Я тку это видение из нитей Кенблит и знаю, что так оно и будет. Я думала, оно длилось много месяцев. Но когда видение завершилось, Утенок стоял все в той же позе, и люди вокруг только завершали те движения, которые начали при появлении моего дедушки. Они в беспорядке отступали к нам – Робин, Хэрн и вся армия. Джей достал свой меч. Маги уже прямо под нами. Пора заканчивать полотнище и отнести мою вторую накидку в Реку Душ, чтобы там надеть ее на Единого. А потом вернусь взглянуть, сбудется ли мое видение. Если же я потерпела неудачу – то присоединюсь к Реке Душ в третий, и последний, раз.
Примечания
Волшебные одежды во множестве упоминаются в легендах и фольклоре, но до сих пор обнаружено всего два экземпляра. Их нашли в болоте за Ханнартом при строительстве новой крепости у горы, которую местные жители именуют Стариком. Сохранность двух этих накидок поразительна. Цвета остались яркими и насыщенными, и нитки нисколько не пострадали. Бесчестный рабочий попытался вытянуть нитки из золотой тесьмы, которая украшает подол второй накидки, и подпортил ее, – но теперь ее уже привели в порядок.

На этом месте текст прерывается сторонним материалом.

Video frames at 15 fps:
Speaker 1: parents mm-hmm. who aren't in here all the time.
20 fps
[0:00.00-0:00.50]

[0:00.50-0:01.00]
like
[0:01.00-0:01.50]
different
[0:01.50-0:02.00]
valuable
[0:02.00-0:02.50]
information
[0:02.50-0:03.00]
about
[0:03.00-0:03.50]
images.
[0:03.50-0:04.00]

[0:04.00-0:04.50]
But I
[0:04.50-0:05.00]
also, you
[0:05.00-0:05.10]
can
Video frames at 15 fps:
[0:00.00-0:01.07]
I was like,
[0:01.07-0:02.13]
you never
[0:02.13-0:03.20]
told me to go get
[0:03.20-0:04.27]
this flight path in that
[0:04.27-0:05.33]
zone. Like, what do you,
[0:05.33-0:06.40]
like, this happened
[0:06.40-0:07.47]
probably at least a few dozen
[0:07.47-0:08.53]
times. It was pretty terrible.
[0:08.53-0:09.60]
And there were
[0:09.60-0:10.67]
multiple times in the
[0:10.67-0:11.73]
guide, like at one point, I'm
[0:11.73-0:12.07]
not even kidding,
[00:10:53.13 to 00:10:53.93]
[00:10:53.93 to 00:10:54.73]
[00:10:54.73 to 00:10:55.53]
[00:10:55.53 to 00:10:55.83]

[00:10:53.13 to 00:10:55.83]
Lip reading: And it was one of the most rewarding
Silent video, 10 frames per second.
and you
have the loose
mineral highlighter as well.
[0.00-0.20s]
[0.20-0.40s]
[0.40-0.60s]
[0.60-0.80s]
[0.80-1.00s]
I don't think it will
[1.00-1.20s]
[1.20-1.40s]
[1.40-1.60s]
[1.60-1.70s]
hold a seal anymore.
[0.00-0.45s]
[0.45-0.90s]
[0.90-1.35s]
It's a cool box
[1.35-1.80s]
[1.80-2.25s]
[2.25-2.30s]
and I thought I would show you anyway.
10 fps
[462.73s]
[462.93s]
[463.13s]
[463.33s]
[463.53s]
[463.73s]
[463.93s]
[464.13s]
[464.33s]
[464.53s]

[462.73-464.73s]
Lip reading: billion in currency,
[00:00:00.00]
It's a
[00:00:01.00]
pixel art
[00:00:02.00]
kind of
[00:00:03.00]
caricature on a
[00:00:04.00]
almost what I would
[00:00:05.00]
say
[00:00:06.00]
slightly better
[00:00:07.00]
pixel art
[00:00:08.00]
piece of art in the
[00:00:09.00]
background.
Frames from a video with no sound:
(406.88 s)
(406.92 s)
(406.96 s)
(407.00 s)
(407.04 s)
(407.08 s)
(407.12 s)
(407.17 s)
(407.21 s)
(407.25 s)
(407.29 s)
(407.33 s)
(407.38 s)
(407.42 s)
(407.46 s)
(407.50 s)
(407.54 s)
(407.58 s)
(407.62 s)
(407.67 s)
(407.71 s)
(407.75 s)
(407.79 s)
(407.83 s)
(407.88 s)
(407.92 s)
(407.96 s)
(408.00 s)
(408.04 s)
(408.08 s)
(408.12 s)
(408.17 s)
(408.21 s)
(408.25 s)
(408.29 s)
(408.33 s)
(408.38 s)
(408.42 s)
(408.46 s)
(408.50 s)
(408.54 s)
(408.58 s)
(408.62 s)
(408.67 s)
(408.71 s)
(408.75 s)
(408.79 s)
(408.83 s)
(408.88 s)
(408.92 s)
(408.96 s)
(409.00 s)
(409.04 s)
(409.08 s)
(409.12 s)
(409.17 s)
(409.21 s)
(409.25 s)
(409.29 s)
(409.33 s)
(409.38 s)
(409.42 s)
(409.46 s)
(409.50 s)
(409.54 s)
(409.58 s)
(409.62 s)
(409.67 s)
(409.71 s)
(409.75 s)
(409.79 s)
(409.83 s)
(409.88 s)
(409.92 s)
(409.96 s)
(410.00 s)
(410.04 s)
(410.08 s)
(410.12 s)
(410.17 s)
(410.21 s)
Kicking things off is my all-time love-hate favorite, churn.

Сразу было ясно, что эти накидки сотканы в незапамятные времена, но мы лишь гораздо позже осознали, что они собой представляют. Граф Керил, перед которым мы в большом долгу, первым указал, что рисунки на этих накидках очень похожи на древние письмена.
С тех пор эти накидки подверглись тщательному изучению и был выполнен приведенный выше перевод.
Эта история по большей части понятна и без дополнительных пояснений, но все же в тексте сохранились неясные места, которые могут сбить читателя с толку. Нижеследующие примечания станут полезны для студентов.
Хэрн Клостиссон – это, без сомнения, тот самый легендарный Керн Адон, который до сих пор считался первым королем Дейлмарка. О короле Речного края, равно как и о Карсе Адоне, никаких сведений не сохранилось.
Утенка-Малларда предположительно можно отождествить с Танаморилом (это имя означает «младший брат»), свирельщиком и волшебником, героем множества фольклорных историй. Определить, где в этих историях речь идет действительно о нем, а где – о Танамиле, не представляется возможным.
Что касается Робин, можно вспомнить доныне существующее поверье о том, что малиновка может ответить на вопросы тем, кто попал в беду.
Гулл – это предположительно тот герой-южанин Ганн, на поиски которого отправилась ведьма Кеннорет.
Саму Ткачиху можно отождествить с Владычицей Озера, норнами и с южным культом Либби Бражки – но все эти параллели неполны. Вероятнее всего, тут все-таки идет речь о ведьме Кеннорет. Ее часто именуют Ткущей Заклинания. Окончательно остановиться на этом мнении мешает то, что она, как и Ганн, фигурирует только в историях, бытующих на юге. Однако же имя Кеннорет – южное по форме (северная форма звучала бы как Канарти, но она нигде не зафиксирована в письменном виде) – может быть переведено как «Дочь Реки» (Кенн-Орет), но также и как «Женщина с Севера» (Кен-Норет).
Идентифицировать места, где разворачивается действие, куда труднее. Из нескольких рек, текущих на север, самой подходящей кажется Аден, поскольку в ней можно наблюдать приливную волну, именуемую таже бором или Кредином. Аден вытекает из Долгого озера и впадает в море в заливе Рат, у Аберата. Но даже Аден мало соответствует описаниям, изображенным Ткачихой, – разве что предположить, что с тех пор очертания земель сильно изменились. Согласно описанию Ткачихи получается, что исток реки находился где-то неподалеку от Ханнарта и того места, где были найдены накидки, но в наше время ни одна река не течет оттуда на север.